Copy out the data that follows exactly, leaving out no line.

* * * * * * *

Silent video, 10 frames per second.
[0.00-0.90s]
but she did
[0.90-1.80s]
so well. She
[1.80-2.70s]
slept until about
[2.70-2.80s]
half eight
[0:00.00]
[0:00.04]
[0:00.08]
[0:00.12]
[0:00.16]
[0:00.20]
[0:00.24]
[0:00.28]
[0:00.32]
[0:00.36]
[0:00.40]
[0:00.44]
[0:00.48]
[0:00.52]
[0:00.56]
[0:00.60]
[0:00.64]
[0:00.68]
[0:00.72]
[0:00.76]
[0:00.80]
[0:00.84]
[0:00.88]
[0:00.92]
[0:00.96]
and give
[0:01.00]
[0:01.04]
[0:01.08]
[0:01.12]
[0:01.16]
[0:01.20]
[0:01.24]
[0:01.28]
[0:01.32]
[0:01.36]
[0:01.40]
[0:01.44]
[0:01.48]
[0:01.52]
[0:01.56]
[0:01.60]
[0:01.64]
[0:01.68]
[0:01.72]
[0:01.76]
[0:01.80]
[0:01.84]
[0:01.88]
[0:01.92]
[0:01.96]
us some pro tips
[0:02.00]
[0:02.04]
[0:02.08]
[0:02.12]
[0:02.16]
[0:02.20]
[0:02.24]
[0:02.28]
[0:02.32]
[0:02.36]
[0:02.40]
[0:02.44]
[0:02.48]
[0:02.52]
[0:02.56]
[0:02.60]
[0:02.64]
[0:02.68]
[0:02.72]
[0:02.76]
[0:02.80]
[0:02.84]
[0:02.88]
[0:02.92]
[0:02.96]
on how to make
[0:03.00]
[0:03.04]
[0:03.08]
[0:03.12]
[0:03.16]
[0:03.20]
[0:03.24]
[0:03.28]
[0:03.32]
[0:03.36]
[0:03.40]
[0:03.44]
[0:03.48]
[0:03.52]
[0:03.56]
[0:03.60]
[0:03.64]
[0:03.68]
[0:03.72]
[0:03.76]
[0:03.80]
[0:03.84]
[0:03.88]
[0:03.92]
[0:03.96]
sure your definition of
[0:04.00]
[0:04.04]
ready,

* * * * * * *

OUTPUT OF THE TASK:
Silent video, 10 frames per second.
[0.00-0.90s]
but she did
[0.90-1.80s]
so well. She
[1.80-2.70s]
slept until about
[2.70-2.80s]
half eight
[0:00.00]
[0:00.04]
[0:00.08]
[0:00.12]
[0:00.16]
[0:00.20]
[0:00.24]
[0:00.28]
[0:00.32]
[0:00.36]
[0:00.40]
[0:00.44]
[0:00.48]
[0:00.52]
[0:00.56]
[0:00.60]
[0:00.64]
[0:00.68]
[0:00.72]
[0:00.76]
[0:00.80]
[0:00.84]
[0:00.88]
[0:00.92]
[0:00.96]
and give
[0:01.00]
[0:01.04]
[0:01.08]
[0:01.12]
[0:01.16]
[0:01.20]
[0:01.24]
[0:01.28]
[0:01.32]
[0:01.36]
[0:01.40]
[0:01.44]
[0:01.48]
[0:01.52]
[0:01.56]
[0:01.60]
[0:01.64]
[0:01.68]
[0:01.72]
[0:01.76]
[0:01.80]
[0:01.84]
[0:01.88]
[0:01.92]
[0:01.96]
us some pro tips
[0:02.00]
[0:02.04]
[0:02.08]
[0:02.12]
[0:02.16]
[0:02.20]
[0:02.24]
[0:02.28]
[0:02.32]
[0:02.36]
[0:02.40]
[0:02.44]
[0:02.48]
[0:02.52]
[0:02.56]
[0:02.60]
[0:02.64]
[0:02.68]
[0:02.72]
[0:02.76]
[0:02.80]
[0:02.84]
[0:02.88]
[0:02.92]
[0:02.96]
on how to make
[0:03.00]
[0:03.04]
[0:03.08]
[0:03.12]
[0:03.16]
[0:03.20]
[0:03.24]
[0:03.28]
[0:03.32]
[0:03.36]
[0:03.40]
[0:03.44]
[0:03.48]
[0:03.52]
[0:03.56]
[0:03.60]
[0:03.64]
[0:03.68]
[0:03.72]
[0:03.76]
[0:03.80]
[0:03.84]
[0:03.88]
[0:03.92]
[0:03.96]
sure your definition of
[0:04.00]
[0:04.04]
ready,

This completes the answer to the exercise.